Over the years the area became increasingly ethnically polarised and in 1982 General Ne Win’s government enacted the Burmese nationality law, which denied Rohingyas Burma’s citizenship. Today Myanmar government officially recognises 135 distinct ethnic groups, divided into eight major national ethnic races, but unfortunately the Rohingyas remain outside of the list.
Rohingyas are denied education, health care, basic civic facilities and are continuously harassed, intimidated, raped, tortured and killed by the local Buddhists and surprisingly led by some blood thirsty monks. Muslims are even not allowed to have a Muslim name.
Ashin Wirathu is one such monk who is commonly known as Buddhist bin-Laden continuously infuriates the local Buddhists through his inflammatory sermons and encourages them to commit mass murder of the local Muslim Rohingyas. He regularly incites deadly riots through his Facebook page, where he posts unsubstantiated rumours about Muslims. Hatred of the Rohingyas penetrates all levels of society. Over the years thousands of the tortured and damned have fled Arakan to as far away places like Saudi Arabia (400,000), Thailand (100,00), and neighbouring Bangladesh (500,000).
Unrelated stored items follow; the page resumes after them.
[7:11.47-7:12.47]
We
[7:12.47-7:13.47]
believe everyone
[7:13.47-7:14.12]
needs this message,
The Rohingya refugees on Bangladesh have become easy target for being inducted into militancy by religious fanatics.
Many have become involved in human and drug trafficking and to make things worse in recent times in some villages of Arakan the local Buddhists have driven the Muslin inhabitants into ghettos with signs saying ‘No Muslims allowed to stay overnight. No Muslims allowed to rent houses. No marriage with Muslims. Such irrational behaviour of the Buddhist locals may serve as microcosms of the festering religious tensions that might threaten Myanmar’s nascent experiment with democracy.
Suu Kyi remains unmoved as to her policy on the Rohingyas. Nicholas Kristoff’s the two time Pulitzer Prize winner American journalist recently wrote in The New York Times: “Soon the world will witness a remarkable sight: a beloved Nobel Peace Prize winner presiding over 21st century concentration camps.”
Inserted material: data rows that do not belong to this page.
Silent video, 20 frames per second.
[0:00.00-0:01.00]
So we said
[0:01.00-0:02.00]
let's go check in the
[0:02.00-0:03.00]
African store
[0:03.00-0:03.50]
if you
Suu Kyi’s father Aung San, the rough-tongued, charismatic leader of the Burmese people who led his country to independence from their imperial warlords is revered and respected by his people and acknowledges him as their ‘Father of Nation.’ The world called his daughter Aung San Suu Kyi as the ‘daughter of democracy’ and say hope in her but as time passes by they see her unfortunately fade into oblivion and if she fails to live up to the expectation of peace loving people of the world in history the people will remember her as a person who only played her cards to ascend to power disregarding the interest of her people irrespective of religious belief or ethnic origin.